M. François Trucy, rapporteur spécial a ensuite décrit les mesures d'accompagnement de la professionnalisation des armées qui s'élèveront à 1,5 milliard de francs en 1997.

Il a souligné que les autres crédits de fonctionnement représentaient 24 % des crédits du titre III et s'élevaient à 24,5 milliards de francs, en diminution de 5,3 % par rapport à ceux de 1996.

En conclusion, M. François Trucy, rapporteur spécial, a fait part de ses observations.

Il a déclaré que l'année 1997 serait capitale, à la fois pour le personnel de la défense et pour l'avenir de ce secteur que trois lois sur la professionnalisation, sur la conscription et sur les réserves allaient bouleverser profondément.

M. François Trucy, rapporteur spécial, a également évoqué le poids croissant des crédits de rémunération et des charges sociales dans le budget, tout en se demandant si ces crédits seraient suffisants pour assurer un recrutement correspondant aux besoins, en nombre et en qualité, d'une armée moderne.

Enfin, il s'est inquiété de l'évolution des opérations extérieures.
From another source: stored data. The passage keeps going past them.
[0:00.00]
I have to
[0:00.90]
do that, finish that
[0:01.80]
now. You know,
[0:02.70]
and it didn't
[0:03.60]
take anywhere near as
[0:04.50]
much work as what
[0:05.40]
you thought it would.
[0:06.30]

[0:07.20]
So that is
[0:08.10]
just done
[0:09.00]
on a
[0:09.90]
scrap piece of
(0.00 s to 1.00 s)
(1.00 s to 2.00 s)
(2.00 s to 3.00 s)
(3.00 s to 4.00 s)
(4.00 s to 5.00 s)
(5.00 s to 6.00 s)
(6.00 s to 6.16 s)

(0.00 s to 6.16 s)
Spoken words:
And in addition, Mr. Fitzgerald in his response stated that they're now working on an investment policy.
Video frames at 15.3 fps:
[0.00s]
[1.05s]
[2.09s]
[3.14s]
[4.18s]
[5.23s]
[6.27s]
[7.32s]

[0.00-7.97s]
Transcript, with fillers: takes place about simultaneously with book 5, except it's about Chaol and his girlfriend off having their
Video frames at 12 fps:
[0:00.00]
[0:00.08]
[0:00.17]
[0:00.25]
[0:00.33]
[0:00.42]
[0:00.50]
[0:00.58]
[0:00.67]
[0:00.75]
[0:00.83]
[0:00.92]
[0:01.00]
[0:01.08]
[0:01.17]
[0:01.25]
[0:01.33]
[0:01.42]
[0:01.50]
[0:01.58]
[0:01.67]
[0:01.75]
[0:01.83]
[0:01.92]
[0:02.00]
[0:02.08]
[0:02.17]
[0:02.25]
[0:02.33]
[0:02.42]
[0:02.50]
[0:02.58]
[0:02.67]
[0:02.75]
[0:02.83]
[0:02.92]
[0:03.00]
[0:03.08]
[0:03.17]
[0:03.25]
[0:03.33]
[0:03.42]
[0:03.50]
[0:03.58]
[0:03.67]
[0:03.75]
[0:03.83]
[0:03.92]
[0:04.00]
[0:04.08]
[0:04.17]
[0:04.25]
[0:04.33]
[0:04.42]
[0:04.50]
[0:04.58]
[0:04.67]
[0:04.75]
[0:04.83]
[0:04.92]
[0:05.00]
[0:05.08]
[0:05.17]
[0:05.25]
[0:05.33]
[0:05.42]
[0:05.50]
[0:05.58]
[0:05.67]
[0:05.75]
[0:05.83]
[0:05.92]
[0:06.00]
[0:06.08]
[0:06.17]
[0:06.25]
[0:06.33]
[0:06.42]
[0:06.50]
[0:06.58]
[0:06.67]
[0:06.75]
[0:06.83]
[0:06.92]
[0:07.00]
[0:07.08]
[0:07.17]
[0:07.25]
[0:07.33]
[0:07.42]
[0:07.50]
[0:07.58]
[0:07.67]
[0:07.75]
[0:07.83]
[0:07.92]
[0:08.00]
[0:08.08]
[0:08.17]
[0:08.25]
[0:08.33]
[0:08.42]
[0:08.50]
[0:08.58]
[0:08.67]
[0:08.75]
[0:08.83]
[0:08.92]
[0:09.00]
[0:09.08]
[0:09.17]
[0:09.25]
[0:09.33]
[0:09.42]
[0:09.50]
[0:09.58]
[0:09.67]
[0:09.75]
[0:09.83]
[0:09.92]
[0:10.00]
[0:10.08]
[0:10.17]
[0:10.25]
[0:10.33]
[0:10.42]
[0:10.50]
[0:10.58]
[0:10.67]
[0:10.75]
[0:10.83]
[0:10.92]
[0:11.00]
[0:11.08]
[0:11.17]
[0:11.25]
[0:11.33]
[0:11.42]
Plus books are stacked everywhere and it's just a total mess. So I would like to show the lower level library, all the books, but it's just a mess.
Rappelant que selon la loi de programmation, elles devaient être financées sous enveloppe budgétaire, il a fait remarquer que ces dernières années, le surcoût de ces opérations avait oscillé entre 4 et 5 milliards de francs et a fait part de sa crainte que des prélèvements soient réalisés sur le titre V afin d'assurer leur financement.

Un large débat s'est alors ouvert dans lequel sont intervenus M. Alain Lambert, rapporteur général, Mme Marie-Claude Beaudeau, M. Hubert Haenel, M. Guy Cabanel et M. Christian Poncelet, président.

En réponse aux intervenants, M. François Trucy, rapporteur spécial, a déclaré qu'il serait très attentif à l'évolution de l'appareil de défense de la France et a proposé la rédaction d'un rapport d'étape sur l'application de la loi de programmation.

Il a aussi souligné que l'État devra consentir un effort financier important pour assurer un recrutement de qualité de la future armée professionnelle française.

Par ailleurs, il a regretté que les contraintes de calendrier obligent de voter les crédits du budget de la défense avant l'examen des trois lois sur la professionnalisation, sur la conscription et sur la réserve qui sont amenées à influencer ce budget en profondeur.

Enfin, évoquant les inquiétudes des parlementaires sur la capacité de la France à augmenter rapidement son potentiel militaire en cas de crise grave, M. François Trucy, rapporteur spécial, a estimé que le débat sur le projet de loi relatif aux réserves devra avoir pour objectif d'obtenir des garanties suffisantes du Gouvernement sur l'efficacité de la nouvelle organisation des réserves.

La commission a alors décidé de proposer au Sénat d'adopter les crédits de la défense (dépenses ordinaires) ainsi que les articles 37 et 39 du projet de loi de finances.